* **Given information**
*** Begin section ***

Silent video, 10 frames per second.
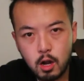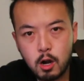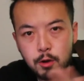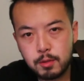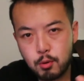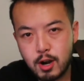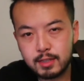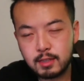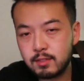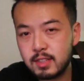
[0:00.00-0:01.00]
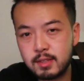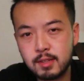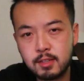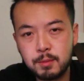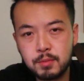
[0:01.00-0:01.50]
All the productivity
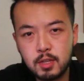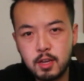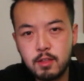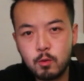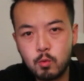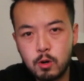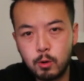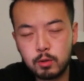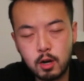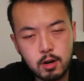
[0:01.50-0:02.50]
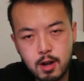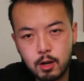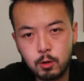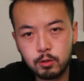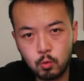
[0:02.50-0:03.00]
systems in the world are
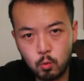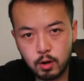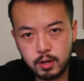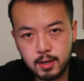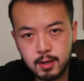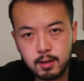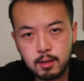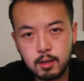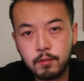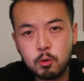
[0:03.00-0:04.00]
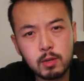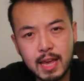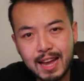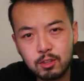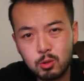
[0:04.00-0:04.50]
not going to work if you
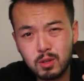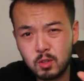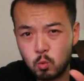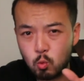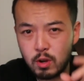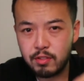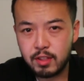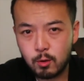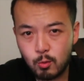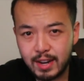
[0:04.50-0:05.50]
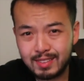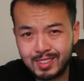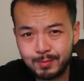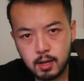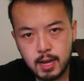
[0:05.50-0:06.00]
can't do this one thing
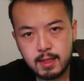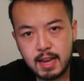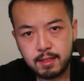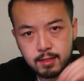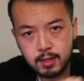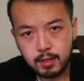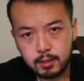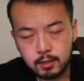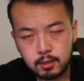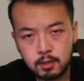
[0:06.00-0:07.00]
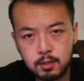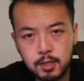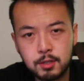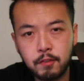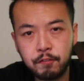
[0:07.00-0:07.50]
right. And that thing
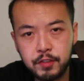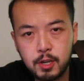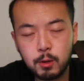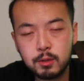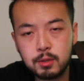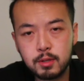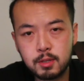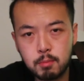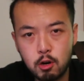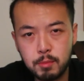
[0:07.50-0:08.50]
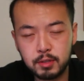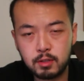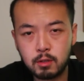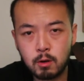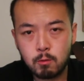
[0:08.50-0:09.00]
is to feel into this
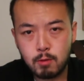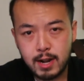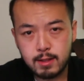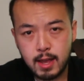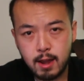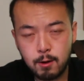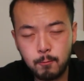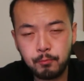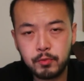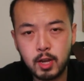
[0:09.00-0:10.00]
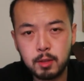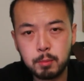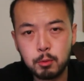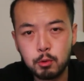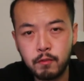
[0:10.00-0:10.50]
moment right now
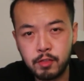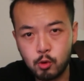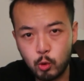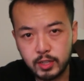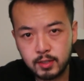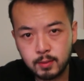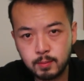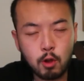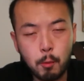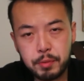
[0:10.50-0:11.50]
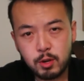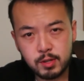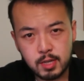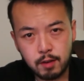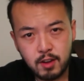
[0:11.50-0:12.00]
and move through it. Don't beat
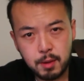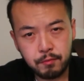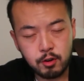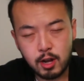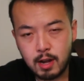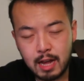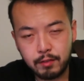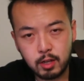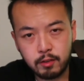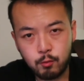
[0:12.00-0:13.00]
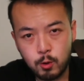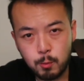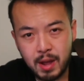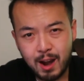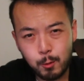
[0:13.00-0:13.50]
yourself up for not having enough
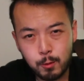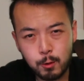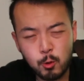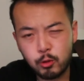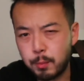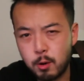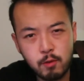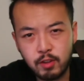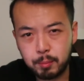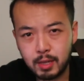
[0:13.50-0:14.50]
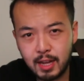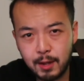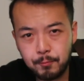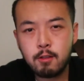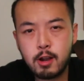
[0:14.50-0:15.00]
willpower or the perfect
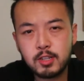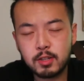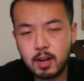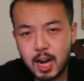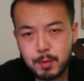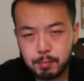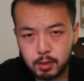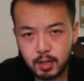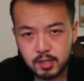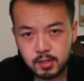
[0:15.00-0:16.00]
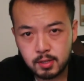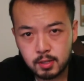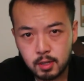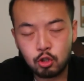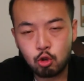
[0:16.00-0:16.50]
plan. There's a time and
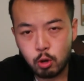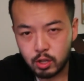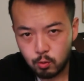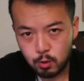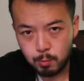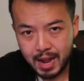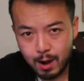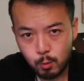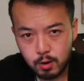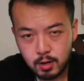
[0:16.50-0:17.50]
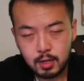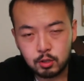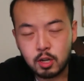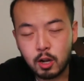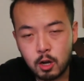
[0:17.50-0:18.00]
place to train your willpower and
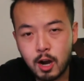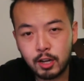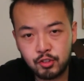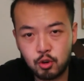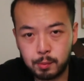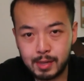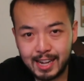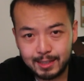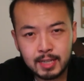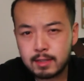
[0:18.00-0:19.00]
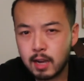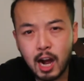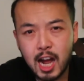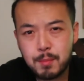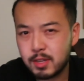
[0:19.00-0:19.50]
to concoct your plan. That
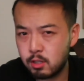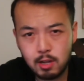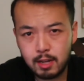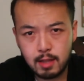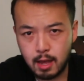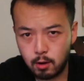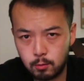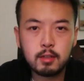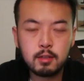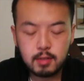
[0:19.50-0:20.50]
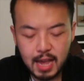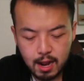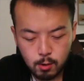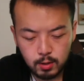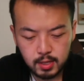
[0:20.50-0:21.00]
time is not now.
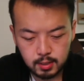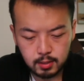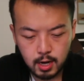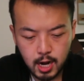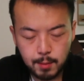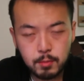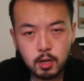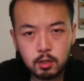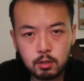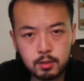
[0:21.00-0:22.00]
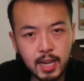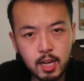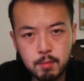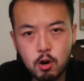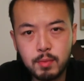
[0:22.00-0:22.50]
Now is the time to
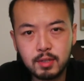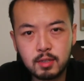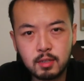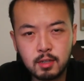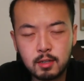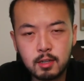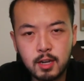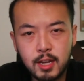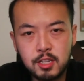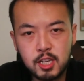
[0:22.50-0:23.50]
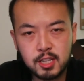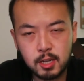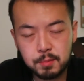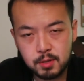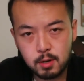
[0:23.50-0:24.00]
take a moment and
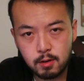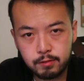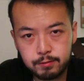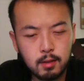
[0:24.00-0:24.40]
just observe.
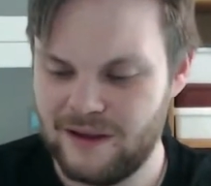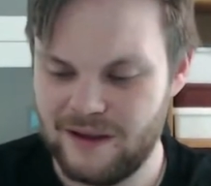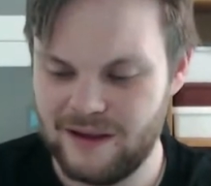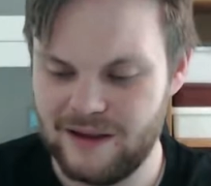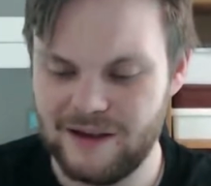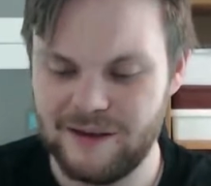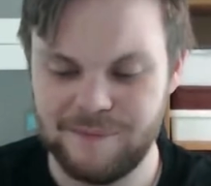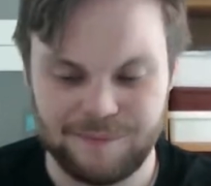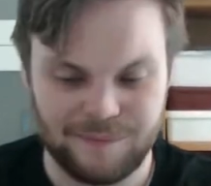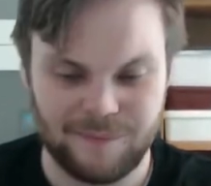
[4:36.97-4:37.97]
Uh,
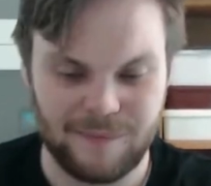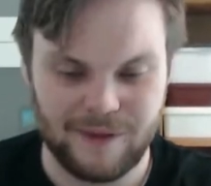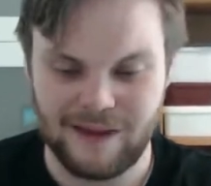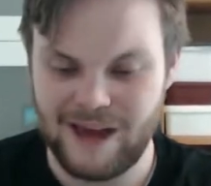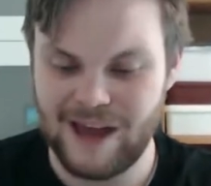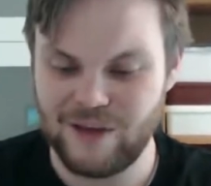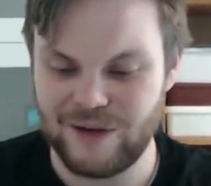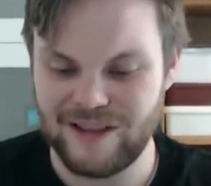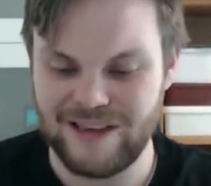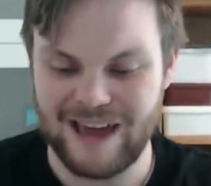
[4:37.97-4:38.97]
as you can
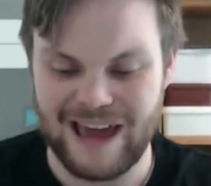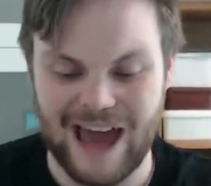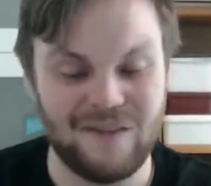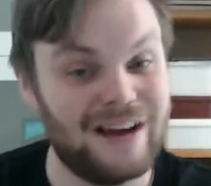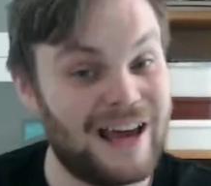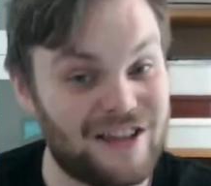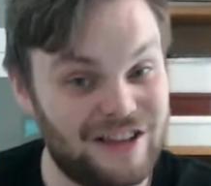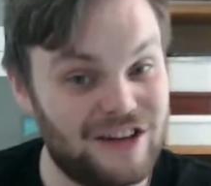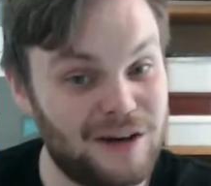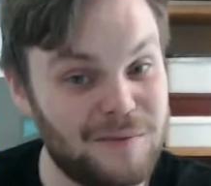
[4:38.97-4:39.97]
see, I haven't actually
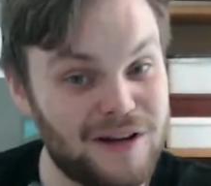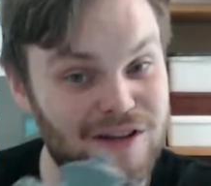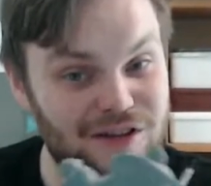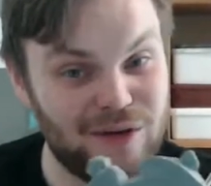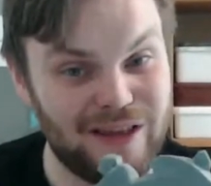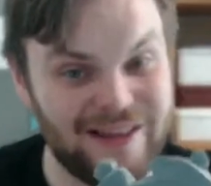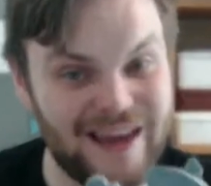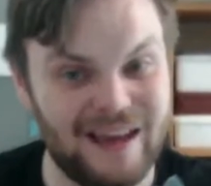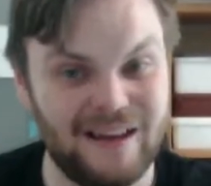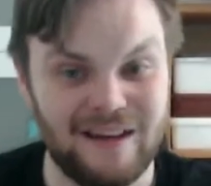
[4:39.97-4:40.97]
done much to this yet.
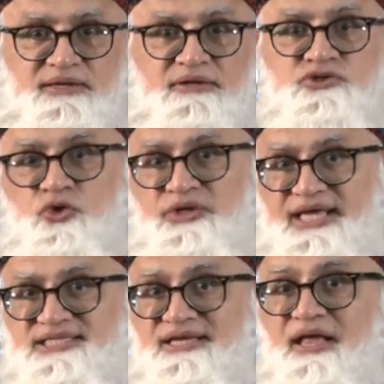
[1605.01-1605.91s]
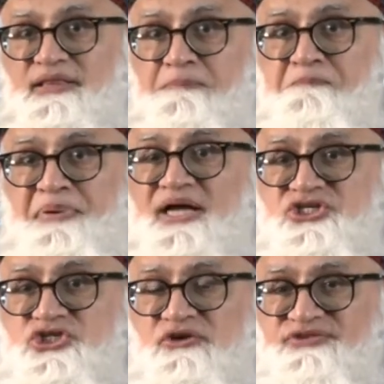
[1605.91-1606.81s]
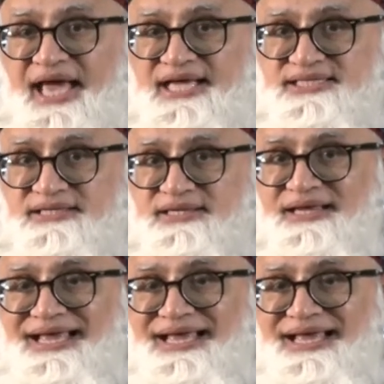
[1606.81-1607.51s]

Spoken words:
So yes, the purchase of the asset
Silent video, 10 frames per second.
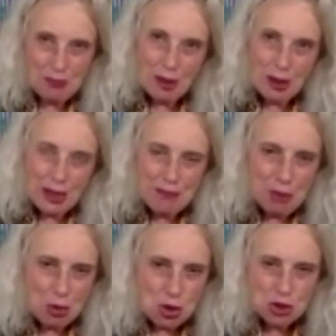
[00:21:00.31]

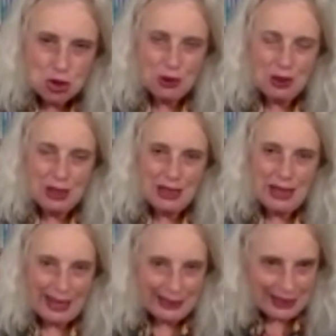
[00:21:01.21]
emotionally
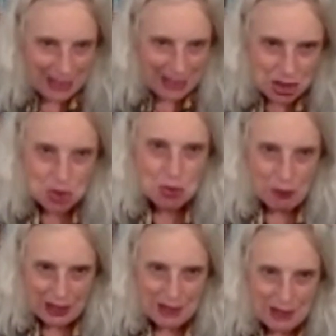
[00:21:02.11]
engaged
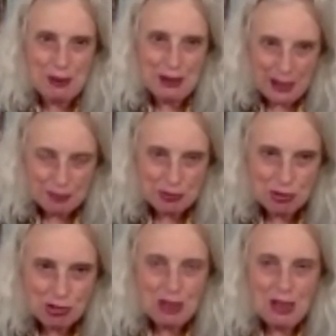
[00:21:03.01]
way, perhaps.
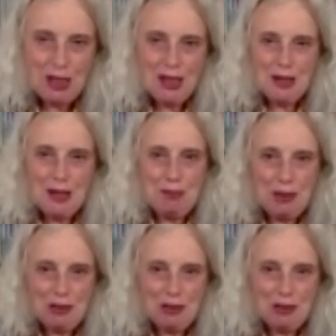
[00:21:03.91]
But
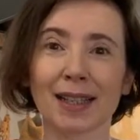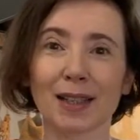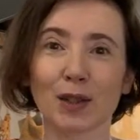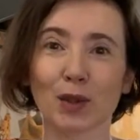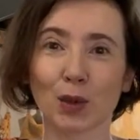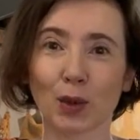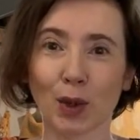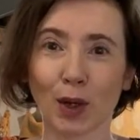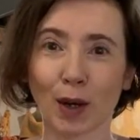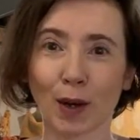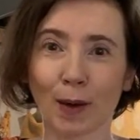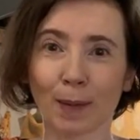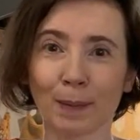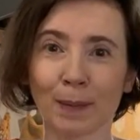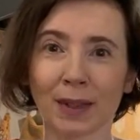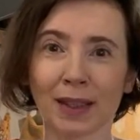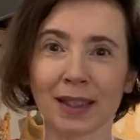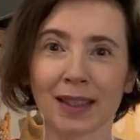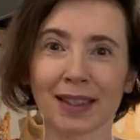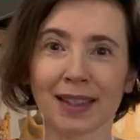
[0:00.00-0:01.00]
To
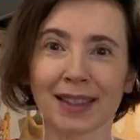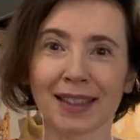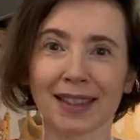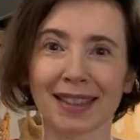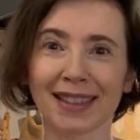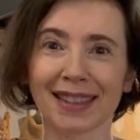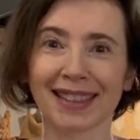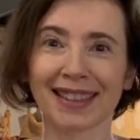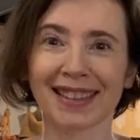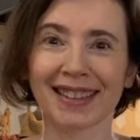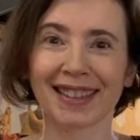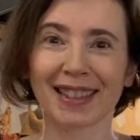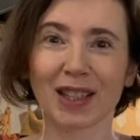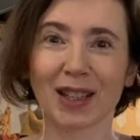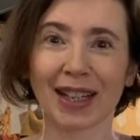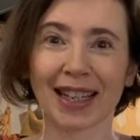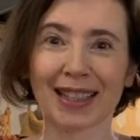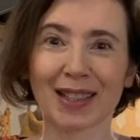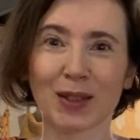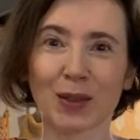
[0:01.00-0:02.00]
come,
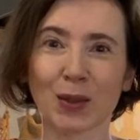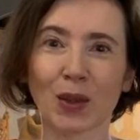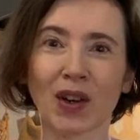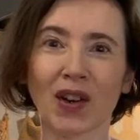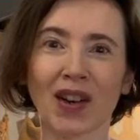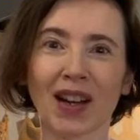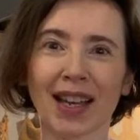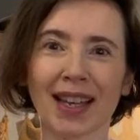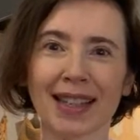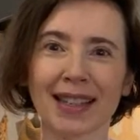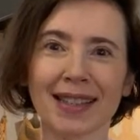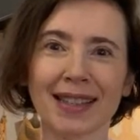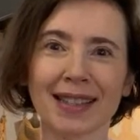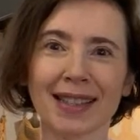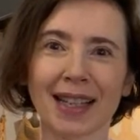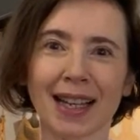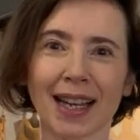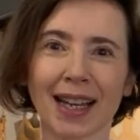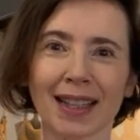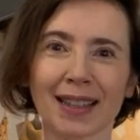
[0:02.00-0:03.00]
Restaurant
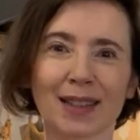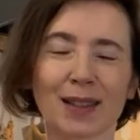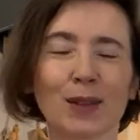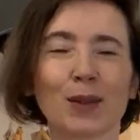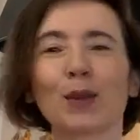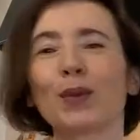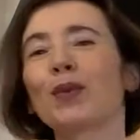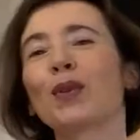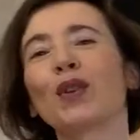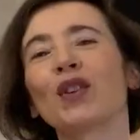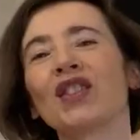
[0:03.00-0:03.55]
Est at the Four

*** End section ***

Exactly restate the lines from the one holding "[4:36.97-4:37.97]" to the final line of the records above, including both and excluding pictures.

[4:36.97-4:37.97]
Uh,
[4:37.97-4:38.97]
as you can
[4:38.97-4:39.97]
see, I haven't actually
[4:39.97-4:40.97]
done much to this yet.
[1605.01-1605.91s]
[1605.91-1606.81s]
[1606.81-1607.51s]

Spoken words:
So yes, the purchase of the asset
Silent video, 10 frames per second.
[00:21:00.31]

[00:21:01.21]
emotionally
[00:21:02.11]
engaged
[00:21:03.01]
way, perhaps.
[00:21:03.91]
But
[0:00.00-0:01.00]
To
[0:01.00-0:02.00]
come,
[0:02.00-0:03.00]
Restaurant
[0:03.00-0:03.55]
Est at the Four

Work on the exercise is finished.